Fewer and fewer new releases find their way into arcades these days. Even the latest version of Street Fighter, a series synonymous with the scene, ended up forgoing an official arcade cabinet having settled instead solely on the virtual arena of online multiplayer. Fortunately, there are still people trying to preserve the feeling of local co-op with new machines.
The arcade cabinet for RotoRing is one example. A light puzzle game created by Gregory Kogos, the original prototype was a small tabletop configuration with a tiny control mechanism and a little light display. There are concentric circles with small lights that rotate through them. The player controls a different light and has to hopscotch through the rings without colliding with on of the other lights. Putting it into a full-blown cabinet, however, makes it an infinitely more approachable experience, especially for the types of social spaces where the game does best in.
The Mashing is another. Designer and artist James Medd put it together as part of the Awkward Arcade, a curated collection of small games with the intent of getting people to mix it up socially. It included the work of Anna Anthropy, Paolo Pedercini, and others, each manifested in physical form, whether a small arcade machine intended for a lap or table or a stand-alone-sided one. As “a love letter to and a critique of button-mashing,” The Mashing tried to play off the feeling of when you’re outclassed in a fighting game match and it all goes to shit.
But rather than channel that jumbled desperation into a violent collision of pixels, Medd’s game has two teams of up to five players press their buttons as quickly as possible to try and pump up a square projected on the screen of the same color. Whoever square gets biggest wins. Though its commentary on button mashing might appear a bit on the nose, it clearly has something more in common with Twister than a high-strung competitive match. No doubt even more so if you’ve had a few to drink.
And the people playing these games in their arcade cabinet habitat most likely will have, since these projects have increasingly found a home in boozy get-togethers and night clubs. We Throw Switches is one of the groups that’s helped coordinate their production. It both loans them out for other people’s events as well as showcases the machines at its own annual GamesAreForEveryone event in Edinburgh. “We tend to keep a lot of the curation under wraps until that night, because we love the sense of discovery that people get moving through the venue and seeing what’s in each vault, and around each corner,” said Andrew Dyce and Craig Fairweather, the duo who runs We Throw Switches, in an email. “For Vol.VI we’ve got a double-ended dog simulator, a googley-eyed VR dance game, a 4 player architectural co-op game, and a chance to reign majestically—it should be wild!”
Some of the group’s arcade cabinets were at this year’s EGX, one of the UK’s biggest gaming expos held in September. Others are currently on display at the Paradigm Electronic Arts festival going on right now in Edinburgh. “We have a really diverse audience, as well, which is really cool,” they said. “It’s devs and creators and people who are are really into games, through to people who are just curious and want have a drink and explore.”

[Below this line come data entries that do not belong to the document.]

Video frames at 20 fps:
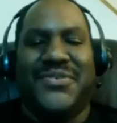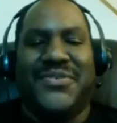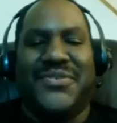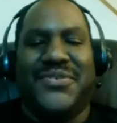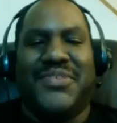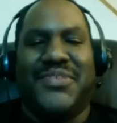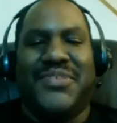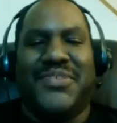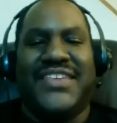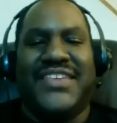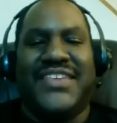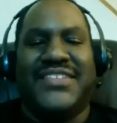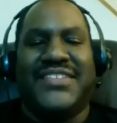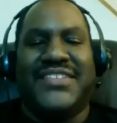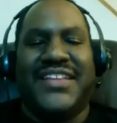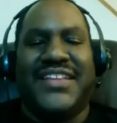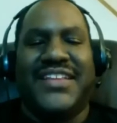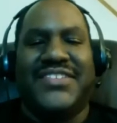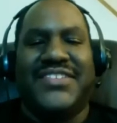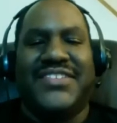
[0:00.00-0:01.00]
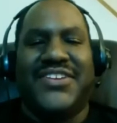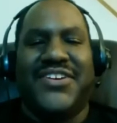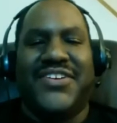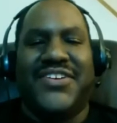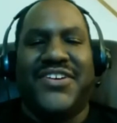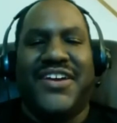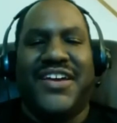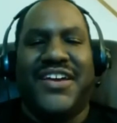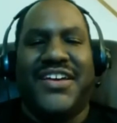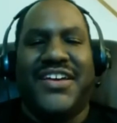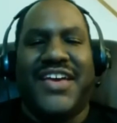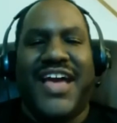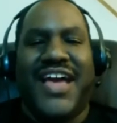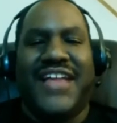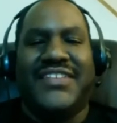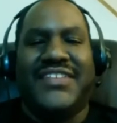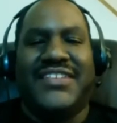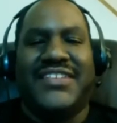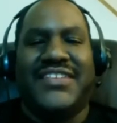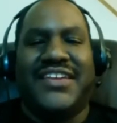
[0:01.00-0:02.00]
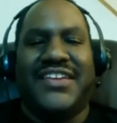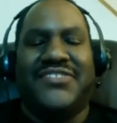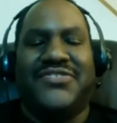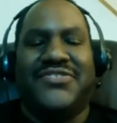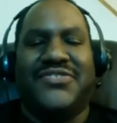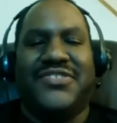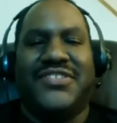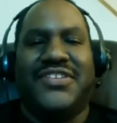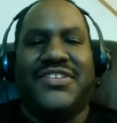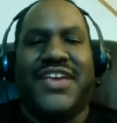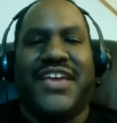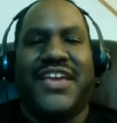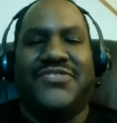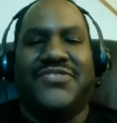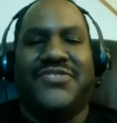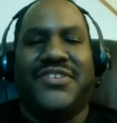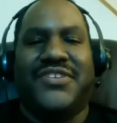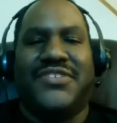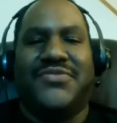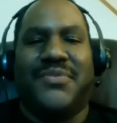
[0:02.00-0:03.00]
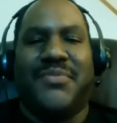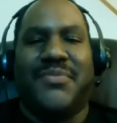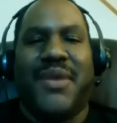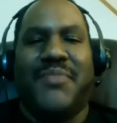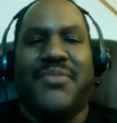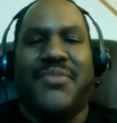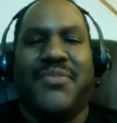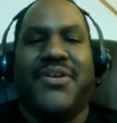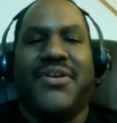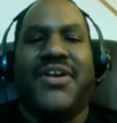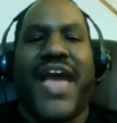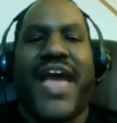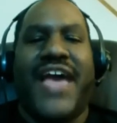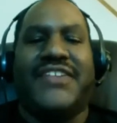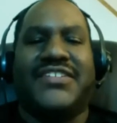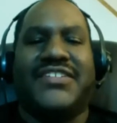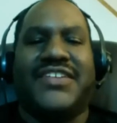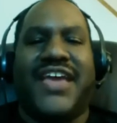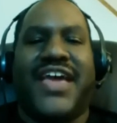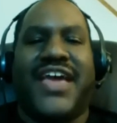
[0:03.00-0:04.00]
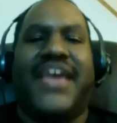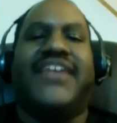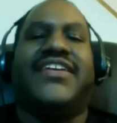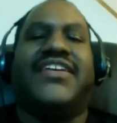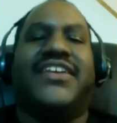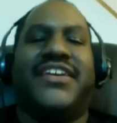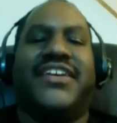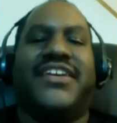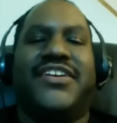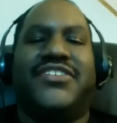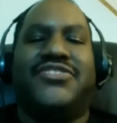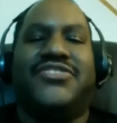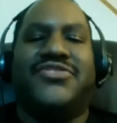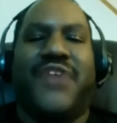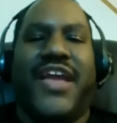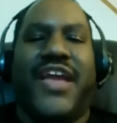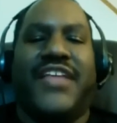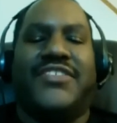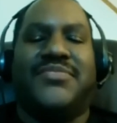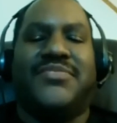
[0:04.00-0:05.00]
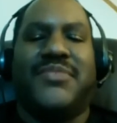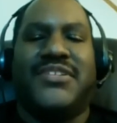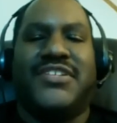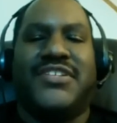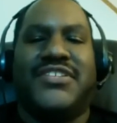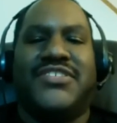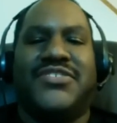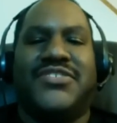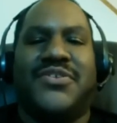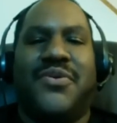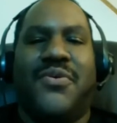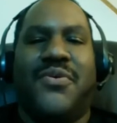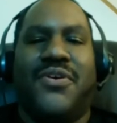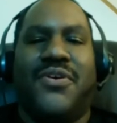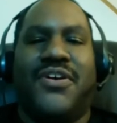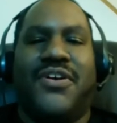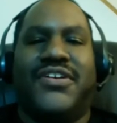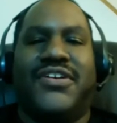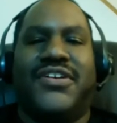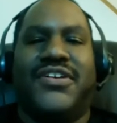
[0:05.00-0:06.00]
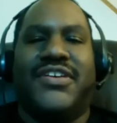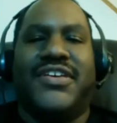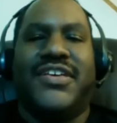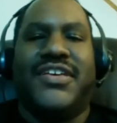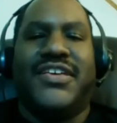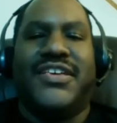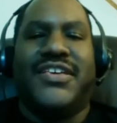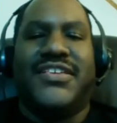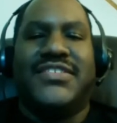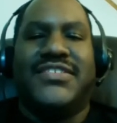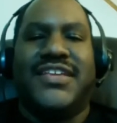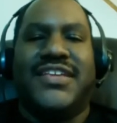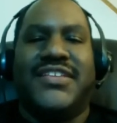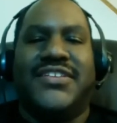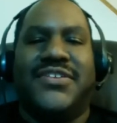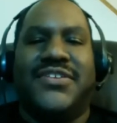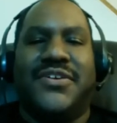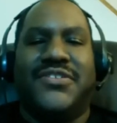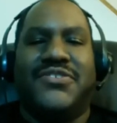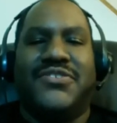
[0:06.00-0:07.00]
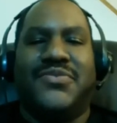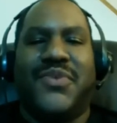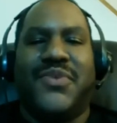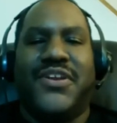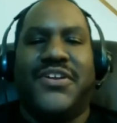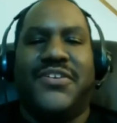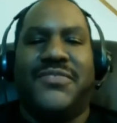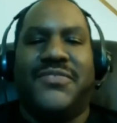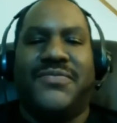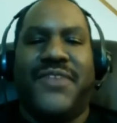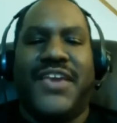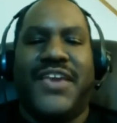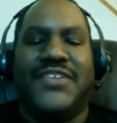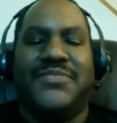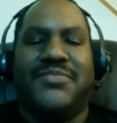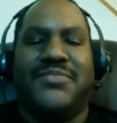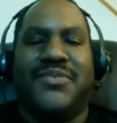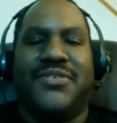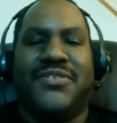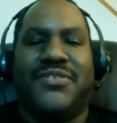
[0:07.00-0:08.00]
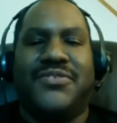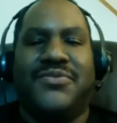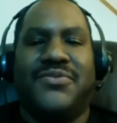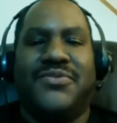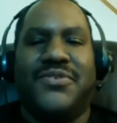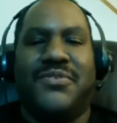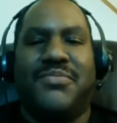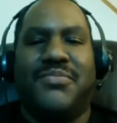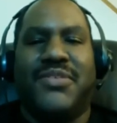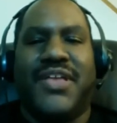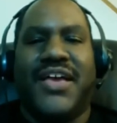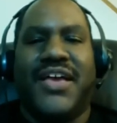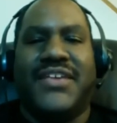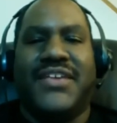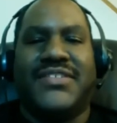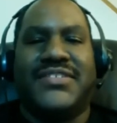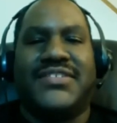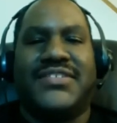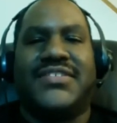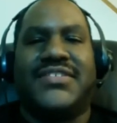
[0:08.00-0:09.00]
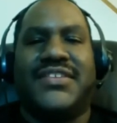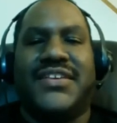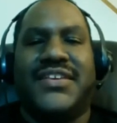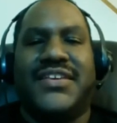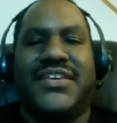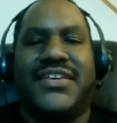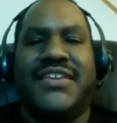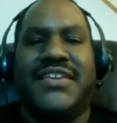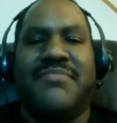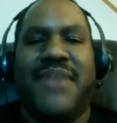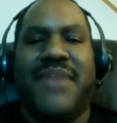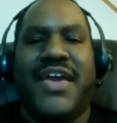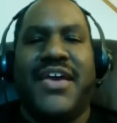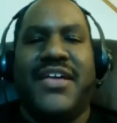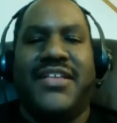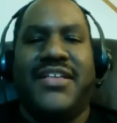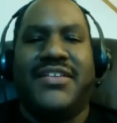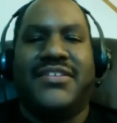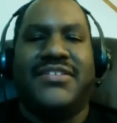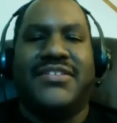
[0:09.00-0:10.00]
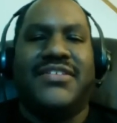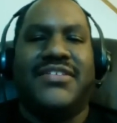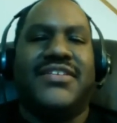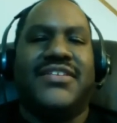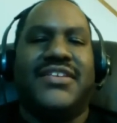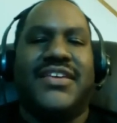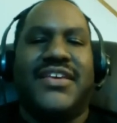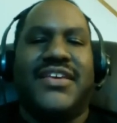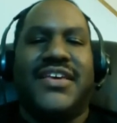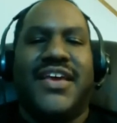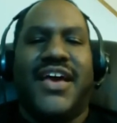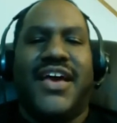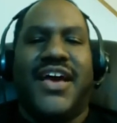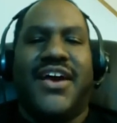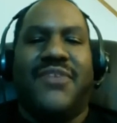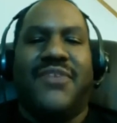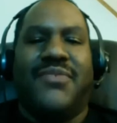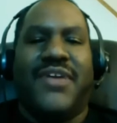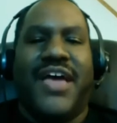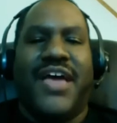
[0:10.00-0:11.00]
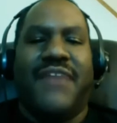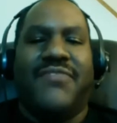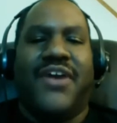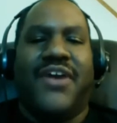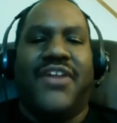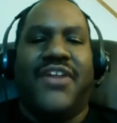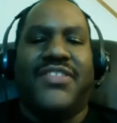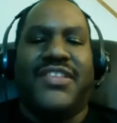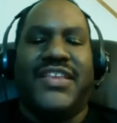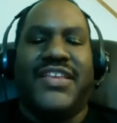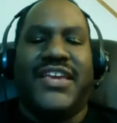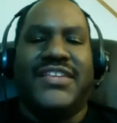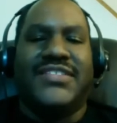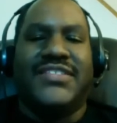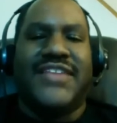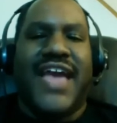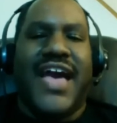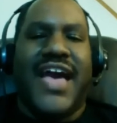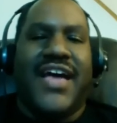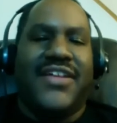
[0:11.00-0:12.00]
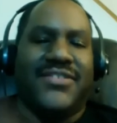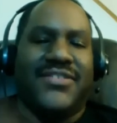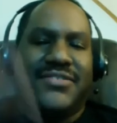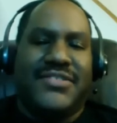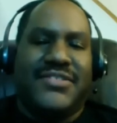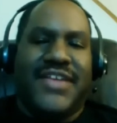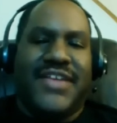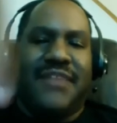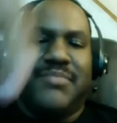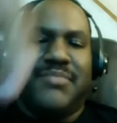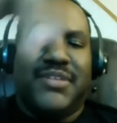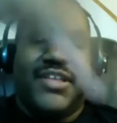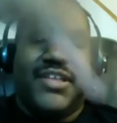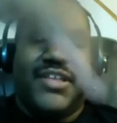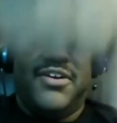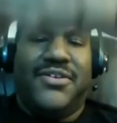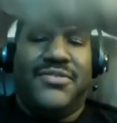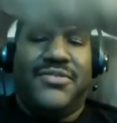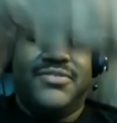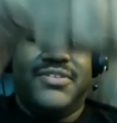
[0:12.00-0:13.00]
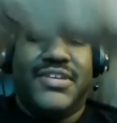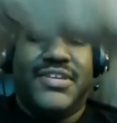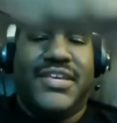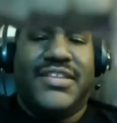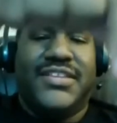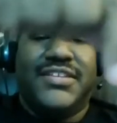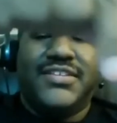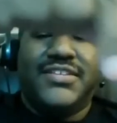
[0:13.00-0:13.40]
please send us your uh, contest entries, entries. Remember, hashtag Transmission Score. Send it on Twitter, Facebook, Google+, email. Uh, we'll have all the links down down below in the,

Their work has even drawn fans to visit multiple events in the hopes of getting more time on a specific machine since most of the games aren’t playable in the same way with just a computer and keyboard. “We had a really lovely moment when we showed them in the V&A Museum in September where someone managed to just blast through RotoRing so quickly on their first try,” said Dyce and Fairweather. “It turns out that they’d actually played the cabinet a tonne up at EGX, and it was super cool to know that this person already had a history with this one-of-a-kind cabinet that we’d only showed like three times, hundreds of miles apart. That was awesome.”
The cabinets were designed by them specifically in the ways they thought would best show off the experimental games they’d be placing inside. The cabinets are still adaptable for things like wired pads, keyboards, and mice but are also able to house joysticks, buttons, and the occasional alternative controller.
“We also designed the cabs to be a sort of be an installation in their own right,” they said.
“We wanted them to be intriguing, physical things that draw you to them, even before you know what games they’re showing. Shape-wise, they’re large enough that they have a real presence in a space, and we also decided pretty early on that we wanted each cab to have its own distinct personality, so they all have a different art style commissioned from a different local artist. (Part of what we like most about this is that, because every cabinet is different, it allows people to form attachments and have favorites, which is ace).”
Unfortunately, the nature of an arcade cabinet means it’s hyper-localized, and We Throw Switches isn’t in the business of mass producing its cabinets yet.
They are hardly alone though. Every day, other designers like them with a passion for both video games and artful craftsmanship have set themselves to creating the arcade machines of the future. Left only to the predilections of big game publishers, arcade cabinets would surely go extinct. For now, however, others have taken up the call.